##### DATA RECORDS #####

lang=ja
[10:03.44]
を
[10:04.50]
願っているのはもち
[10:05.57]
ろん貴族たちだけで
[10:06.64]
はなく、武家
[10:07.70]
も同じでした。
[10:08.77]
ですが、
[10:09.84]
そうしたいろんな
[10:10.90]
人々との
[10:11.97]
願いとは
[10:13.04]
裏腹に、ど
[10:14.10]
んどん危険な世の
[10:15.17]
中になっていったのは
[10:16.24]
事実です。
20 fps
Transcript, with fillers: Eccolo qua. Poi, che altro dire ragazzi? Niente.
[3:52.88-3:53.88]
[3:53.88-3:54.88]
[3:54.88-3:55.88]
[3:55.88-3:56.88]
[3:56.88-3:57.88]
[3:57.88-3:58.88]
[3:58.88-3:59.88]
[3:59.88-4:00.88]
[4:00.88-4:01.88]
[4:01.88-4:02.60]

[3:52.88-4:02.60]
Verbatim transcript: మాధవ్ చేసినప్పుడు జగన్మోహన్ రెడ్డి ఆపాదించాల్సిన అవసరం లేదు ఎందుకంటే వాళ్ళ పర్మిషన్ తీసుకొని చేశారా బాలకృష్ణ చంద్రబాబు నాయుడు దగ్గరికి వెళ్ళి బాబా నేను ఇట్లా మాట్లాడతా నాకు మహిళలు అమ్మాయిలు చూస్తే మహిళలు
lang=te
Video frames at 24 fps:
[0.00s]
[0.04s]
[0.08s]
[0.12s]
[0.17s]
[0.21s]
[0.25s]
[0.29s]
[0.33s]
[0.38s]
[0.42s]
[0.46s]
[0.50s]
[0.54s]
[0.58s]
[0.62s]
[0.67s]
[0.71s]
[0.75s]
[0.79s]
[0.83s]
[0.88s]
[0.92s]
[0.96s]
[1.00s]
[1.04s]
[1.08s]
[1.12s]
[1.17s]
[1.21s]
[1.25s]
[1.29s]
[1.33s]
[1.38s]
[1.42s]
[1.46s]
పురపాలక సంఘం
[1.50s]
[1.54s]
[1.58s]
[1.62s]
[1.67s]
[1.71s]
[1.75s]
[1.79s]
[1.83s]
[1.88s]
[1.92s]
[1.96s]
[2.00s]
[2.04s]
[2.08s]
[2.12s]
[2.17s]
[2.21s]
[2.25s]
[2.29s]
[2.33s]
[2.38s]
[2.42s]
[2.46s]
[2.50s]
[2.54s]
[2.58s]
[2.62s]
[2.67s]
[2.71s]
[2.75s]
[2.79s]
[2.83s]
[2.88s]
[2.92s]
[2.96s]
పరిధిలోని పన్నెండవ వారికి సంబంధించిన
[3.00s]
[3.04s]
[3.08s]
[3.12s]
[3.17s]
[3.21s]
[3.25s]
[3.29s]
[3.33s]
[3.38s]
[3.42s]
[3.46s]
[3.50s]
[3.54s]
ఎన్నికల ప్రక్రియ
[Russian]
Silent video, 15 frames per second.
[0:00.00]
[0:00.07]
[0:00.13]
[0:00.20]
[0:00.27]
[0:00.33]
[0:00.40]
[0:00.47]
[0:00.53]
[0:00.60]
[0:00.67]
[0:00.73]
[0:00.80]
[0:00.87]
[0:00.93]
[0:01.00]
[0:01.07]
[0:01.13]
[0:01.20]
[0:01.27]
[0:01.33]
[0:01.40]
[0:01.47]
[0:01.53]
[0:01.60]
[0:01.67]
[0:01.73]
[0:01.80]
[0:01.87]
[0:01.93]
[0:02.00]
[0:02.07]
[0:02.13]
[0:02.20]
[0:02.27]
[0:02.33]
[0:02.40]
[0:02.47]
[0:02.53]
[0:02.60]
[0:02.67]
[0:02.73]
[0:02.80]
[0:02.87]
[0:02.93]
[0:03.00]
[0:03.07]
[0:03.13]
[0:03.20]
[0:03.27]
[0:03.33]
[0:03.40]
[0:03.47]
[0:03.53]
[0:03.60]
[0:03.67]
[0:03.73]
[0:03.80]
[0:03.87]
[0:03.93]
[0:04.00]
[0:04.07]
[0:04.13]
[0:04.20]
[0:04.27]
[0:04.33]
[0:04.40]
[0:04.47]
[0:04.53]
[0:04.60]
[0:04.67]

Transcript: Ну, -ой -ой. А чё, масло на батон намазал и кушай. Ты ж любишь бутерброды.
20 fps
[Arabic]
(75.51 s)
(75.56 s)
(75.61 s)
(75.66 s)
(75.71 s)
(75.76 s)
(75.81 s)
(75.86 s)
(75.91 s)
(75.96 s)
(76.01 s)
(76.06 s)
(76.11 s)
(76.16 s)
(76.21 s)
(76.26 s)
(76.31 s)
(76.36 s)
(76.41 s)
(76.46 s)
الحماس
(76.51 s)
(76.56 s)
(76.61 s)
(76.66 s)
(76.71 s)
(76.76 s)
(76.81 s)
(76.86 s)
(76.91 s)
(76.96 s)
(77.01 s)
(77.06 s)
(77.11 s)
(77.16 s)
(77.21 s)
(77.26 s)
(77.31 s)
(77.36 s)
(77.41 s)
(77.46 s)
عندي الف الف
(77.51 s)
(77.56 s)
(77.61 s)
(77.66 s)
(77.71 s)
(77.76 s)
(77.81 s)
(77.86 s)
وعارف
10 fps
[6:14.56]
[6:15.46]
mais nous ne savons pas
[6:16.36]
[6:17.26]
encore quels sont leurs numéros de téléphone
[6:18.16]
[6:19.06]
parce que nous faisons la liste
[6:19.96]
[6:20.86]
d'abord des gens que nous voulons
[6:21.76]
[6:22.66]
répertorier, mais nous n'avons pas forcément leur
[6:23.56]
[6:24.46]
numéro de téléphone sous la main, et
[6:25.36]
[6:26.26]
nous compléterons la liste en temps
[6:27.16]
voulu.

#####

• _YOUR ASSIGNMENT_: Copy out each line in the listing that has the word "frames".

• _TASK ANSWER_:
Video frames at 24 fps:
Silent video, 15 frames per second.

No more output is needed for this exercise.